Subverting Internet Censorship
Researchers in the Computer Science and Artificial Intelligence Laboratory are developing software that allows users to covertly browse blocked or censored content on the Web. Foreign governments censors would have a tough time detecting it. Intelligence agencies could use the software to gather information, and workers could browse blocked sites without their employers knowledge.

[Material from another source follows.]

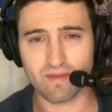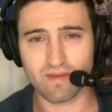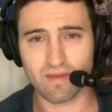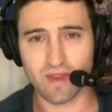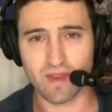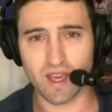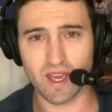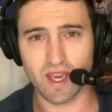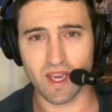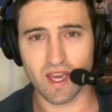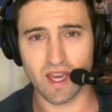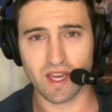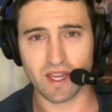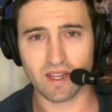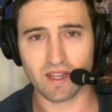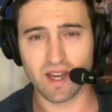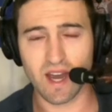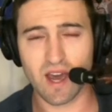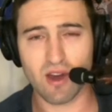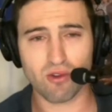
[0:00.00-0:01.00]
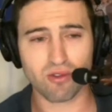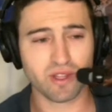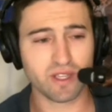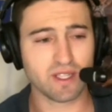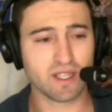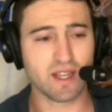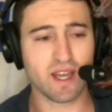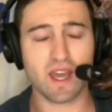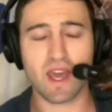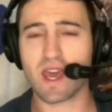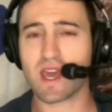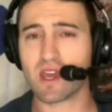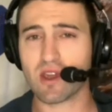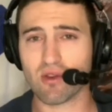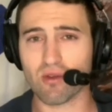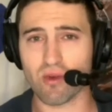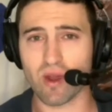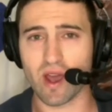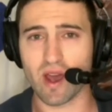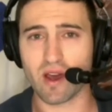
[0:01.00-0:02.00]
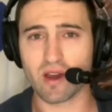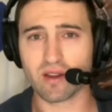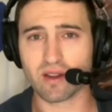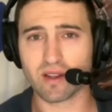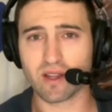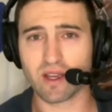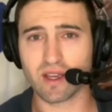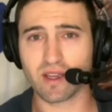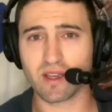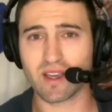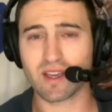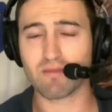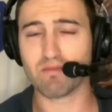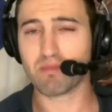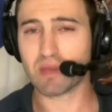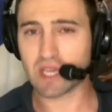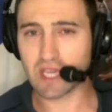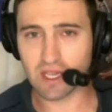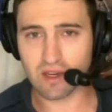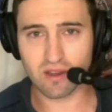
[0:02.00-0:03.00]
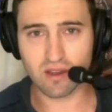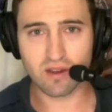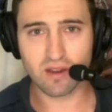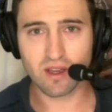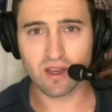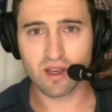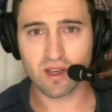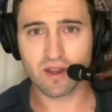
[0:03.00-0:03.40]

And not only did they hang around and they competed,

The project, called Infranet, is the brainchild of Professors David Karger and Hari Balakrishnan, who started it in 2001. Infranet software connects a computer to a cooperating, unblocked Web server and requests blocked content through a special sequence of what appear to be requests for innocent pages. To censors, it all looks like normal Web browsing. In reality, the server retrieves content from a blocked website and delivers it to the users computer hidden within picture files. An adversary that can see all traffic from a client should not even be able to tell that anything out of the ordinary is going on, says Nick Feamster 00, Mng 01, a graduate student working on Infranet.
According to Feamster, most commercially available applications that protect Web browsing use a kind of encryption that is itself noticeable to censors, who can simply block traffic to encrypted sites, even if they cant tell what information is being exchanged. The MIT researchers are currently testing a working version of Infranet on PlanetLab, an international platform for the development of Internet applications.